___ Given records ___

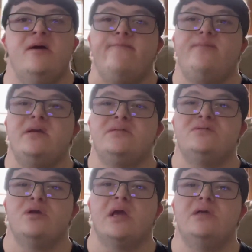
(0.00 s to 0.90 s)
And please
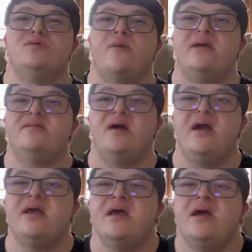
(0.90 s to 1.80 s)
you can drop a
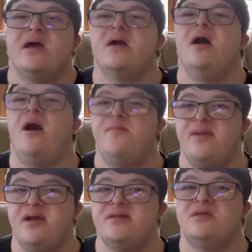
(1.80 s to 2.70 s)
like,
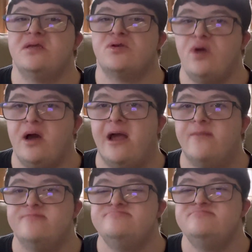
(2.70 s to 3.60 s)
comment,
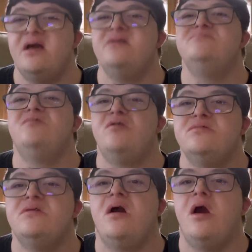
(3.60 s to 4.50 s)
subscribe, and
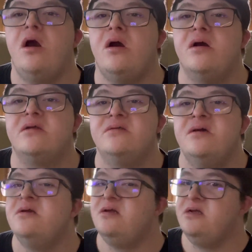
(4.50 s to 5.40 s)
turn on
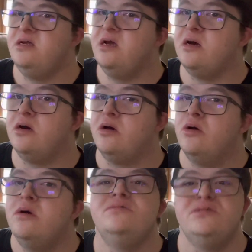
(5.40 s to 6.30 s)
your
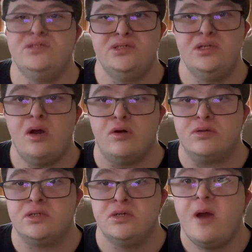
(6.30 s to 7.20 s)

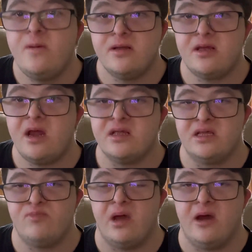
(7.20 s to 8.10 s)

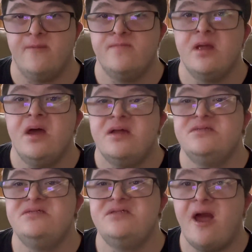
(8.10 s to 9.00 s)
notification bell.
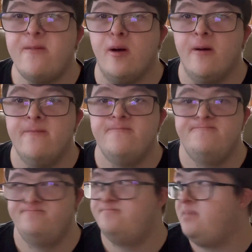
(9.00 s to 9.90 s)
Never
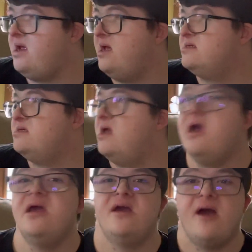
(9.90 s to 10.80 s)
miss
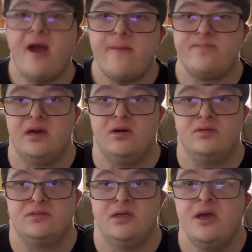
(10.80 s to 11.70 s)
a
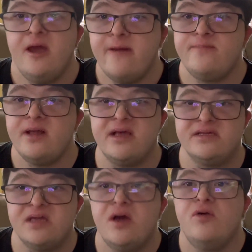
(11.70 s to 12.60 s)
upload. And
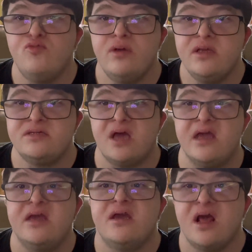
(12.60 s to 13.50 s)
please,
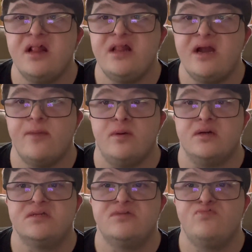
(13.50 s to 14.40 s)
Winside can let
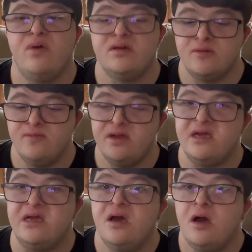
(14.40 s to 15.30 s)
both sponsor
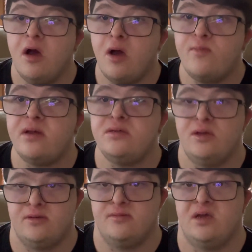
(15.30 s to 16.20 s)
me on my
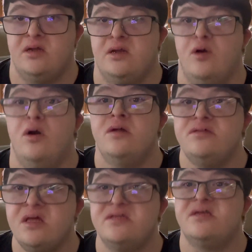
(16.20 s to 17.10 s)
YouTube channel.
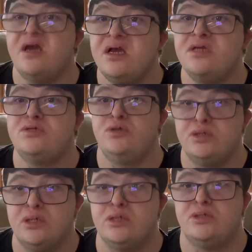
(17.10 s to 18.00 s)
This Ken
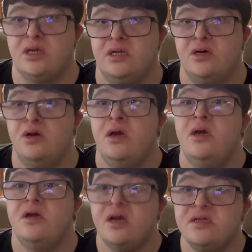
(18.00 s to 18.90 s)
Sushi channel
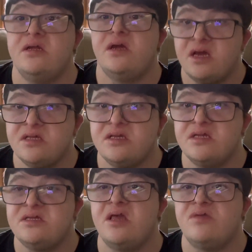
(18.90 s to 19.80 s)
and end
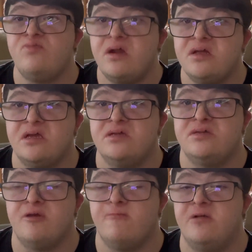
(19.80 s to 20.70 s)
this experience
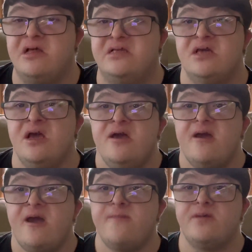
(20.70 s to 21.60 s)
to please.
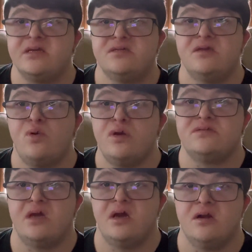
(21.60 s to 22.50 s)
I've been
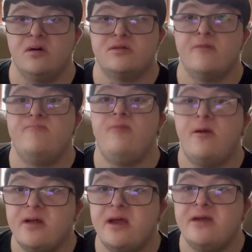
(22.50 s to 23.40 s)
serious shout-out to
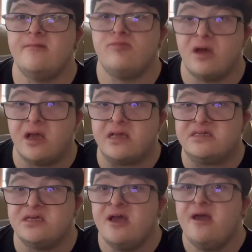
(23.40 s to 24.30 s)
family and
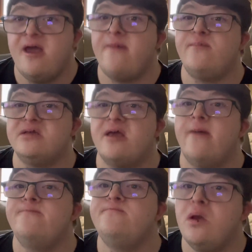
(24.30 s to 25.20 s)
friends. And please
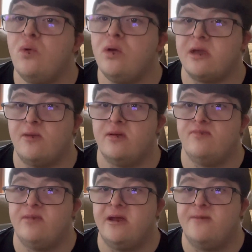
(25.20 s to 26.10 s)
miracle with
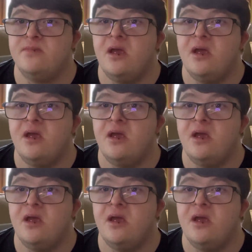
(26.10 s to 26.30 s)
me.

___

# Task item
Set down the material above exactly. Skip any picture.

# Exercise result
(0.00 s to 0.90 s)
And please
(0.90 s to 1.80 s)
you can drop a
(1.80 s to 2.70 s)
like,
(2.70 s to 3.60 s)
comment,
(3.60 s to 4.50 s)
subscribe, and
(4.50 s to 5.40 s)
turn on
(5.40 s to 6.30 s)
your
(6.30 s to 7.20 s)

(7.20 s to 8.10 s)

(8.10 s to 9.00 s)
notification bell.
(9.00 s to 9.90 s)
Never
(9.90 s to 10.80 s)
miss
(10.80 s to 11.70 s)
a
(11.70 s to 12.60 s)
upload. And
(12.60 s to 13.50 s)
please,
(13.50 s to 14.40 s)
Winside can let
(14.40 s to 15.30 s)
both sponsor
(15.30 s to 16.20 s)
me on my
(16.20 s to 17.10 s)
YouTube channel.
(17.10 s to 18.00 s)
This Ken
(18.00 s to 18.90 s)
Sushi channel
(18.90 s to 19.80 s)
and end
(19.80 s to 20.70 s)
this experience
(20.70 s to 21.60 s)
to please.
(21.60 s to 22.50 s)
I've been
(22.50 s to 23.40 s)
serious shout-out to
(23.40 s to 24.30 s)
family and
(24.30 s to 25.20 s)
friends. And please
(25.20 s to 26.10 s)
miracle with
(26.10 s to 26.30 s)
me.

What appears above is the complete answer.